## Your task
Would you repeat the listing below exactly, with no pictures in it?

Data to use below:

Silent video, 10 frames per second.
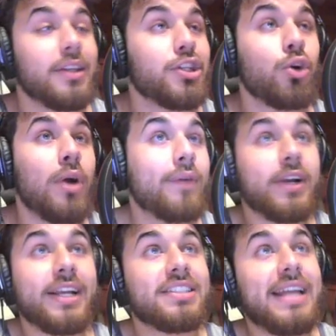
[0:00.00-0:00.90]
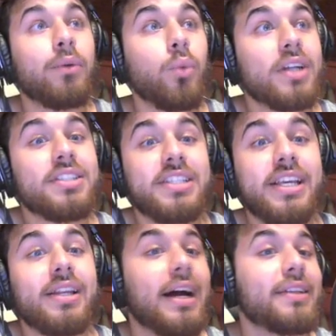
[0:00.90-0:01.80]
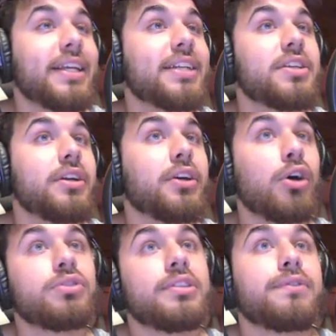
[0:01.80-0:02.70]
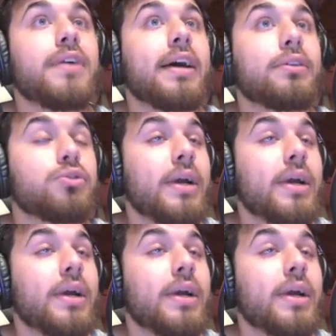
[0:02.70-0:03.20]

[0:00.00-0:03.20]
So whoever gets that 1 seed, I think, is going to go to the finals.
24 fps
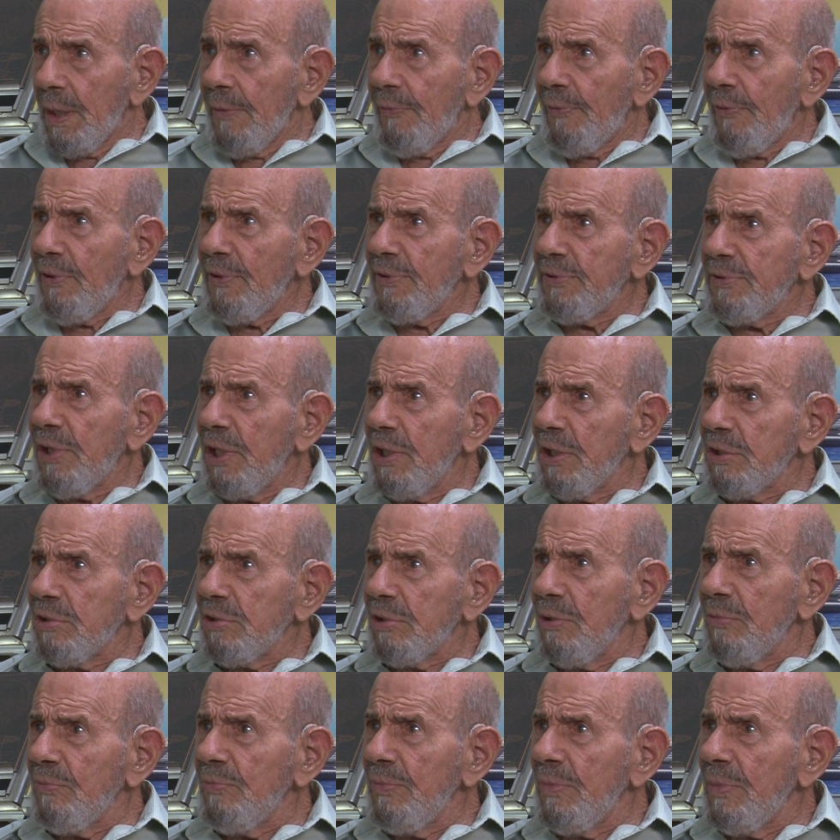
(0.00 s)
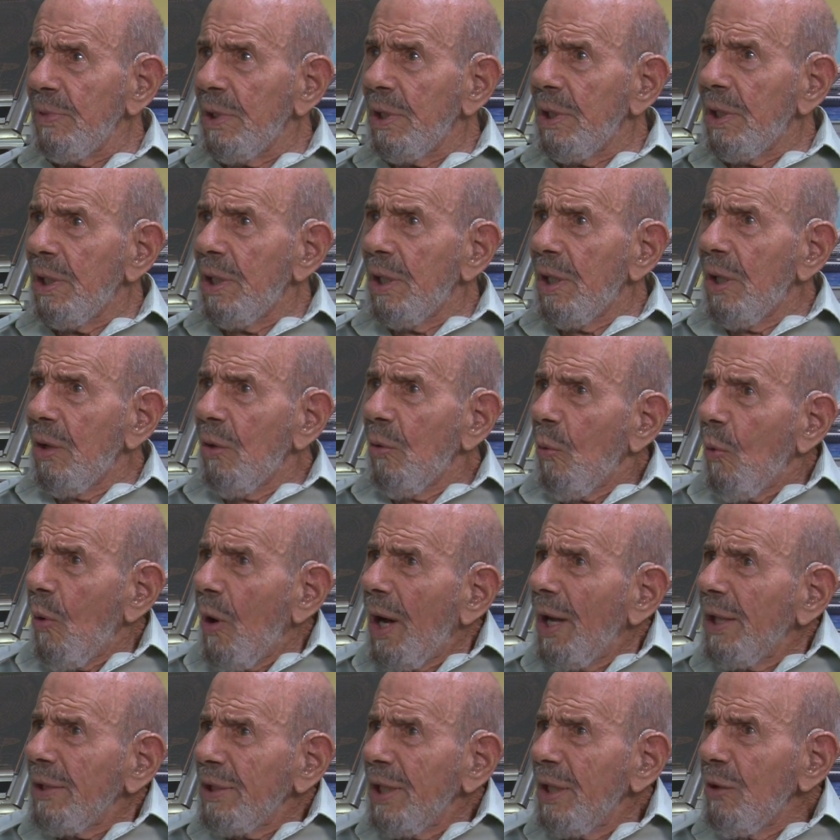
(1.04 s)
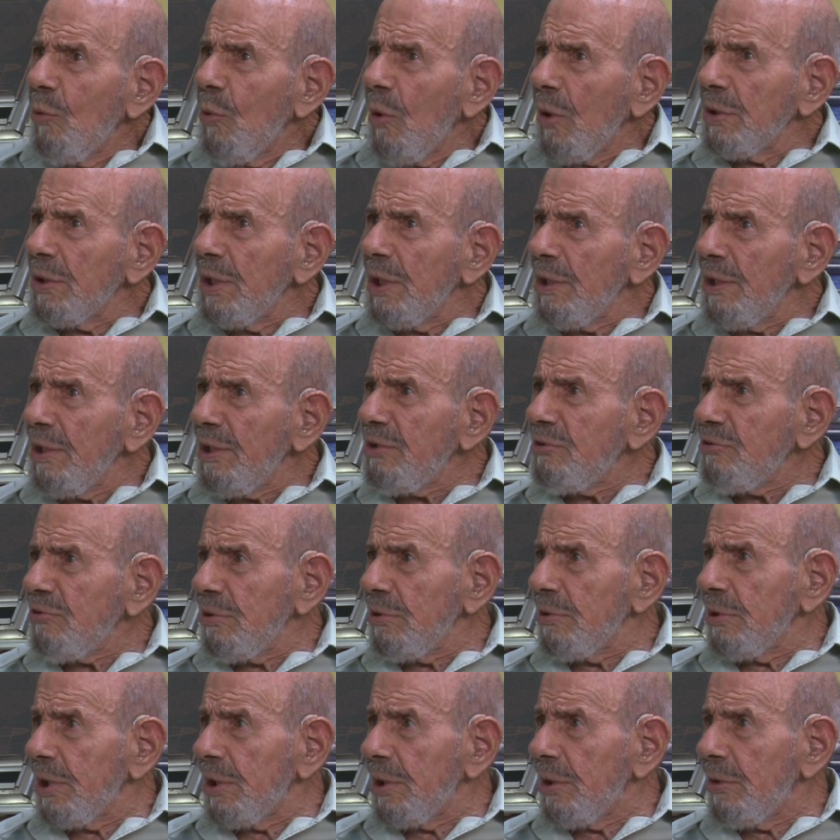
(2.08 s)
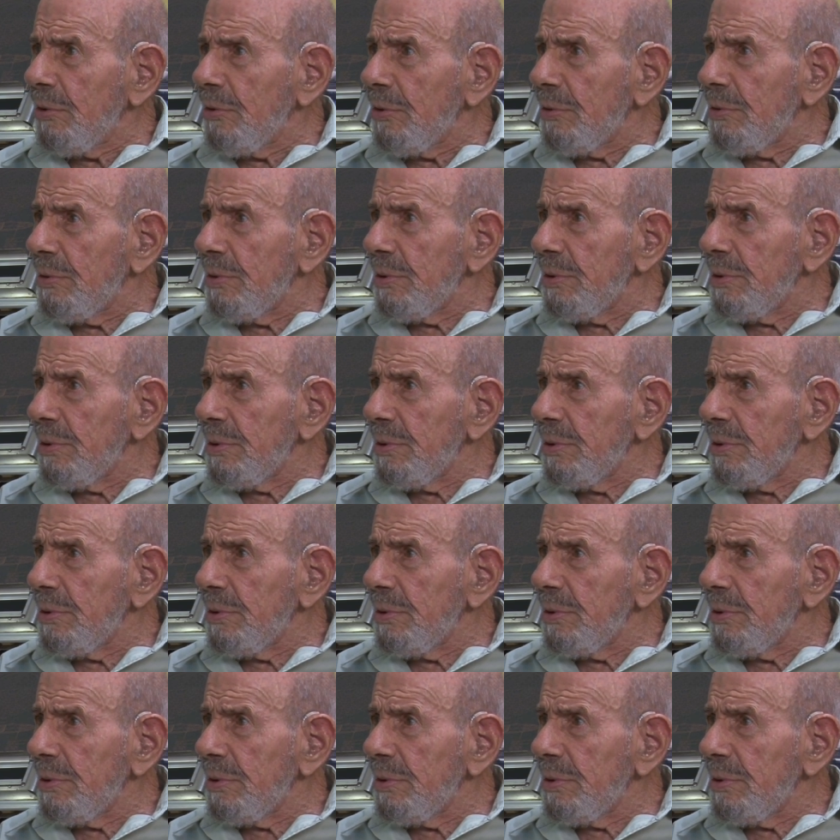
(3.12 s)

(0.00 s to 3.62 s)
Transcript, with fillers: first ask them why they want to listen to you,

End of Data to use.

## Response below
Silent video, 10 frames per second.
[0:00.00-0:00.90]
[0:00.90-0:01.80]
[0:01.80-0:02.70]
[0:02.70-0:03.20]

[0:00.00-0:03.20]
So whoever gets that 1 seed, I think, is going to go to the finals.
24 fps
(0.00 s)
(1.04 s)
(2.08 s)
(3.12 s)

(0.00 s to 3.62 s)
Transcript, with fillers: first ask them why they want to listen to you,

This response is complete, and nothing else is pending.